The document’s John Hancock is Ed Meese, who as attorney general during the Reagan administration enthusiastically waged wars on dirty pictures and politically incorrect intoxicants. Whatever you may think about the morality of pornography or drugs, the enumerated powers of the federal government do not include the authority to ban either of them.

When Congress sought to stop people from drinking, it recognized that amending the Constitution was the only legitimate route. Nowadays, it does not hesitate to suppress vice and compel virtue, at best throwing in a boilerplate reference to interstate commerce by way of justification.

Likewise, one searches the Constitution in vain for the power to create a national board of censors charged with regulating the content of TV shows. Yet L. Brent Bozell, the Mount Vernon Statement’s seventh signer and main organizer, is the founder of the Parents Television Council, an organization dedicated to manipulating this power, which would be unconstitutional even if the First Amendment did not exist.

The apostles of constitutional conservatism also include Tony Perkins, president of the Family Research Council, and Wendy Wright, president of Concerned Women for America. In addition to supporting the unauthorized wars on drugs, pornography and broadcast indecency, Perkins and Wright both favor national restrictions on abortion, cloning, suicide and gay marriage – all matters that the Constitution leaves to the states (which are in turn subject to the limits imposed by their constitutions).

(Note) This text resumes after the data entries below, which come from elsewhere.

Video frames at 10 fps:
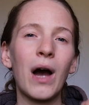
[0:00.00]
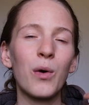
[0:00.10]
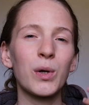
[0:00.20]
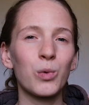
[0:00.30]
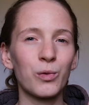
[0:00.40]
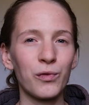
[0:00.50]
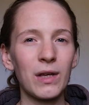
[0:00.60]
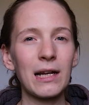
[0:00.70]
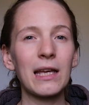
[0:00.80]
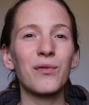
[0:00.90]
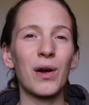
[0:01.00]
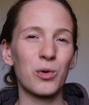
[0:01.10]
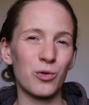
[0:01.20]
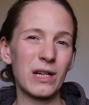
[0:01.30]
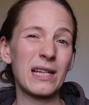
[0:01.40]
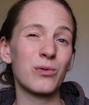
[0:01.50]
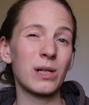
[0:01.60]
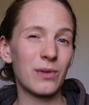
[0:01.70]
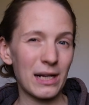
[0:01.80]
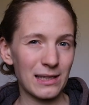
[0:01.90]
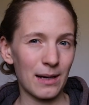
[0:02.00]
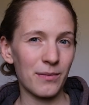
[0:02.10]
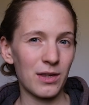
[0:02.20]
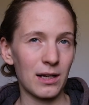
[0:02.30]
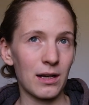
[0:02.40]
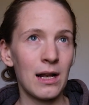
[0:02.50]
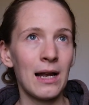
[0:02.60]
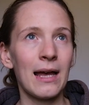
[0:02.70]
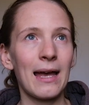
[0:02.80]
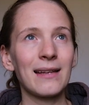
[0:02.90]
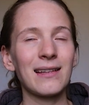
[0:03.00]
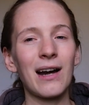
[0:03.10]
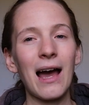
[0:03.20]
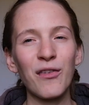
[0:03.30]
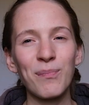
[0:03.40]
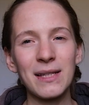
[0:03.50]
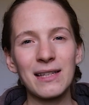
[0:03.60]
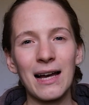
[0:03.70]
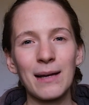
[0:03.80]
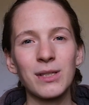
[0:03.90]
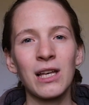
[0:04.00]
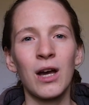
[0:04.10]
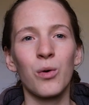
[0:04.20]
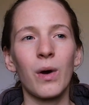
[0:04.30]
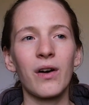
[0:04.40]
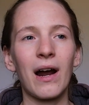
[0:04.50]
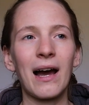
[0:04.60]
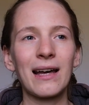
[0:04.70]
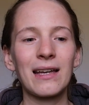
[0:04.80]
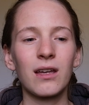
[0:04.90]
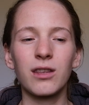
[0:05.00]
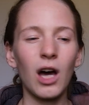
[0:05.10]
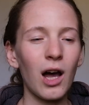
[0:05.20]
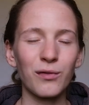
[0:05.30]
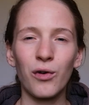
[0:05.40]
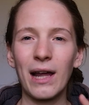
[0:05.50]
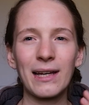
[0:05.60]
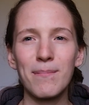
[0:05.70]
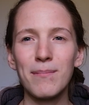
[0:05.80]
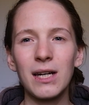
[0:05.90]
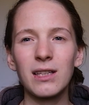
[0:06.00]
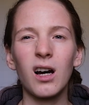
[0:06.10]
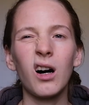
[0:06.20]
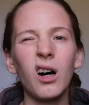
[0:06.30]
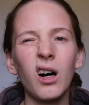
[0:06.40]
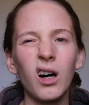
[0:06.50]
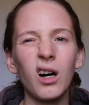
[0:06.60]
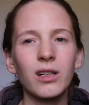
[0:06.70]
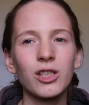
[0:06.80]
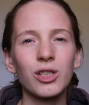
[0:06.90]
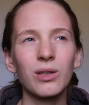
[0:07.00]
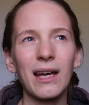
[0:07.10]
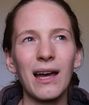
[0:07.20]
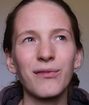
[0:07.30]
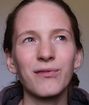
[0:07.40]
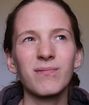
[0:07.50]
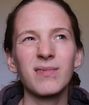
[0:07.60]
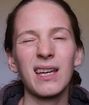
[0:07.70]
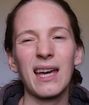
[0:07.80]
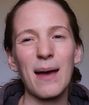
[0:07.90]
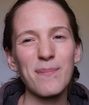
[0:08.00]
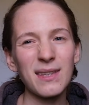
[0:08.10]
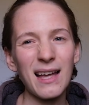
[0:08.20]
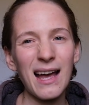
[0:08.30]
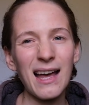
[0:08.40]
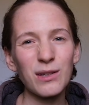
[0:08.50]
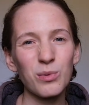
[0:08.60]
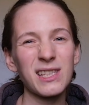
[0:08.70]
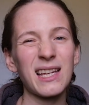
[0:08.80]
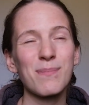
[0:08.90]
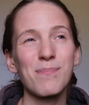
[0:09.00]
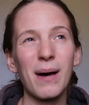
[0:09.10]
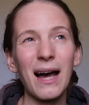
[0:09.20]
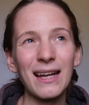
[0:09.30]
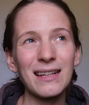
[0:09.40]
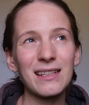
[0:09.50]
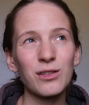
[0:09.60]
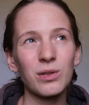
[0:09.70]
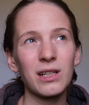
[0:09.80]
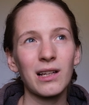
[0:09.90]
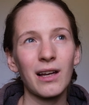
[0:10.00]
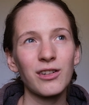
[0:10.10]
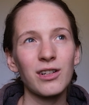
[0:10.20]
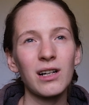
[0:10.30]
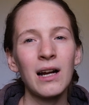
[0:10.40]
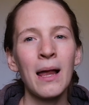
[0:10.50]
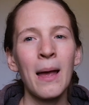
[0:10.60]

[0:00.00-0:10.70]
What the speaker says: how it would feel if I would really regret something. And there have been times where I thought for like a minute, oh, should I have kept that? Was that a bad idea to declutter?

My point is not that Perkins and Wright are wrong to think that pornography, abortion and gay marriage should be banned (although I do disagree with those positions). My point is that their avowed commitment to respecting the Constitution cannot be taken seriously if they do not care how they reach those goals.

By enlisting the federal government in their moral crusades, conservatives do not merely alienate potential allies who reject their premises about the appropriate use of force. They sanction the idea that the federal government can do whatever the Constitution does not explicitly forbid, as opposed to the Framers’ vision of a federal government that can do only what the Constitution explicitly allows.

Justice Clarence Thomas highlighted this problem in his dissent from the 2005 Supreme Court decision that upheld the federal government’s authority to arrest patients who possess marijuana for their own medical use. “If Congress can regulate this under the Commerce Clause,” he wrote, “then it can regulate virtually anything – and the federal government is no longer one of limited and enumerated powers.”

I do not expect constitutional conservatives to be libertarians. But is it asking too much to expect them to be constitutionalists?